Of all of Telltale's series, Wallace & Gromit's Grand Adventures has likely been the weakest. Sam & Max was consistently strong throughout both of its seasons, Strong Bad's Cool Game for Attractive People Episode started somewhat weak, but ended with a massive improvement, and Tales of Monkey Island has pushed out two impressive episodes since it launched last month. That said, Telltale has surprised before, and I made sure to go into the episode with a clear mind, ready for plenty of silly antics involving the cheese-obsessed duo. Optimistic, I set off to see if Telltale was able to save to end the Grand Adventures well, hoping for a fitting conclusion to Aardman Animations' creation.
For the first time in the series, the concept of continuity was added beyond tiny references to previous chapters. This was to be expected after Episode 3's ending, which left Wallace down on one knee in front of Felicity Flitt, in an act that was mistaken for a marriage proposal. It's very Wallace & Gromit, and the tie to Muzzled serves as a reminder that Telltale's greatest mistake in Wallace & Gromit's Grand Adventures was to treat each episode as an independent story. Even the Sam & Max titles, which attempted to tell a new tale with each episode, had ties between them, helping Telltale establish enough of an ongoing narrative to bring the season to an epic conclusion.

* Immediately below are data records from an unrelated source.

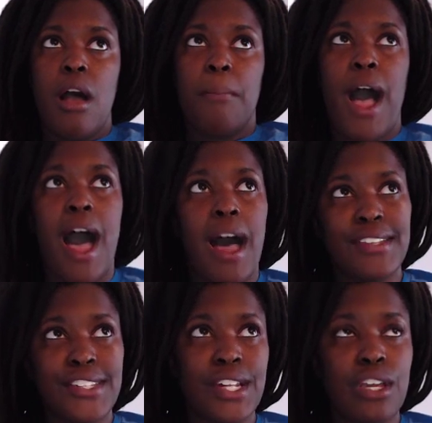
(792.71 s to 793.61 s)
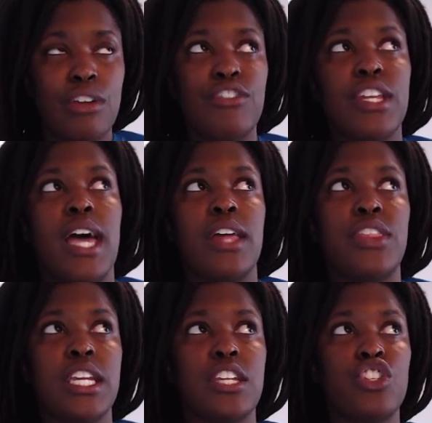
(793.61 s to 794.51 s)
positive, and I
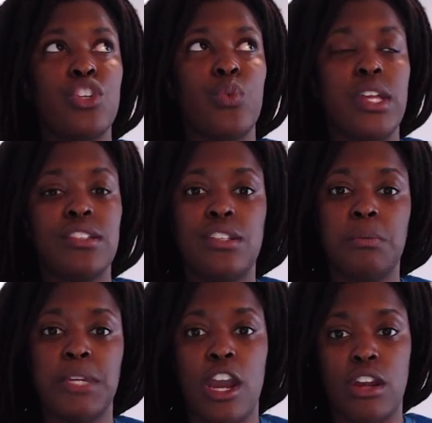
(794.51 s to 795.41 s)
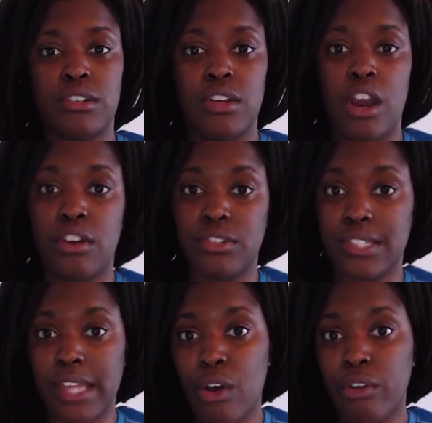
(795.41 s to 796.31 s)
think she wants to be
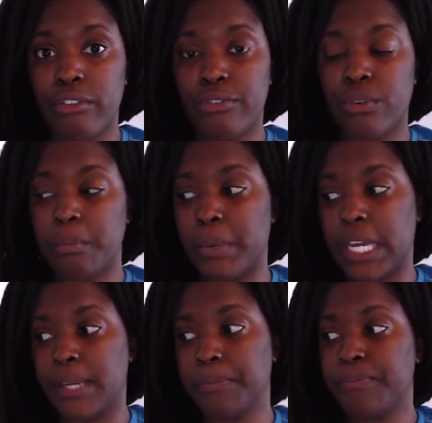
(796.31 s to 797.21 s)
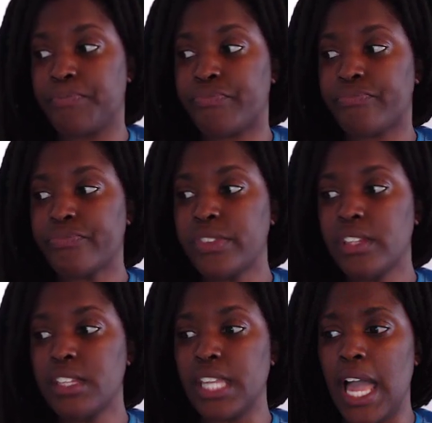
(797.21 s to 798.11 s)
herself, but
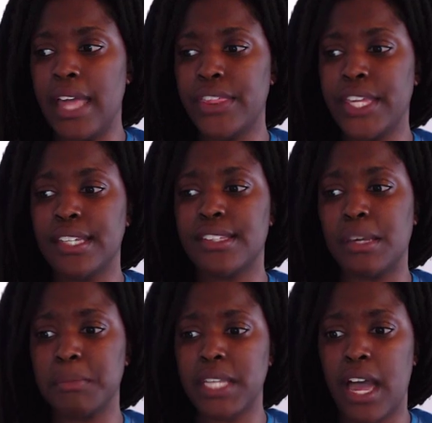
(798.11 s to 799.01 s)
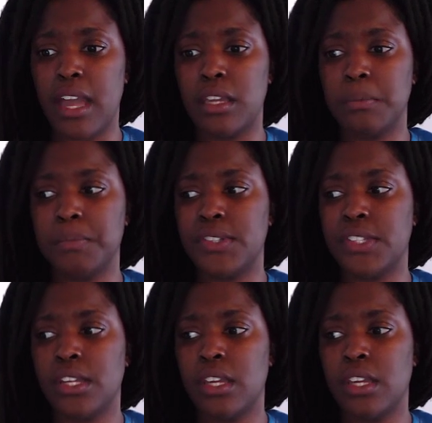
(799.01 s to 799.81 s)
I think sometimes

And an epic conclusion The Bogey Man is not. In actuality, it might be the least epic of the episodes, revolving around Wallace's quest to find a way to break up his proposal to Flitt. Of course, since Wallace is a bit shy, the route he takes to go about it is roundabout to say the least, involving joining the Prickly Thicket golf club. Even this is more complicated than it should be, since Flitt's mother joins the game's cast, serving as the only new character in the episode. Locations, too, are lacking, and it feels as though the world of Wallace & Gromit has actually gotten smaller as the series has progressed.
Occasional jokes and clever puzzles make the actual gameplay as good as any other episode in the season, though it lacks a certain oomph to take it to the next level. The Wallace & Gromit charm is intact - it takes more than slow story progression to change that - though it doesn't carry the episode as far as could be hoped. This is the season finale, it's supposed to make people want more, and leave gamers clamoring for a second season. In the end, there will likely be little outcry for Telltale to skip Sam & Max or Tales of Monkey Island for another season of Grand Adventures.
A lot of things were necessary to make the last episode in this season stand out. It needed to call back to all of the previous episodes, it needed to tie everything together nicely, and it needed to be a bit faster paced than previous installments. None of these occurred. It might be worth picking up for anyone who has already invested time in the first few episodes, though it's such a lackluster conclusion it might be best to just cling on to any good memories from previous episodes and leave it at that. Telltale has always done a good job of improving their episodes as their seasons progress. This time around, however, this wasn't the case, and while it's not a bad episode by any means it definitely doesn't feel like the ending Wallace & Gromit's Grand Adventures needed to end a success. A grand adventure this was not.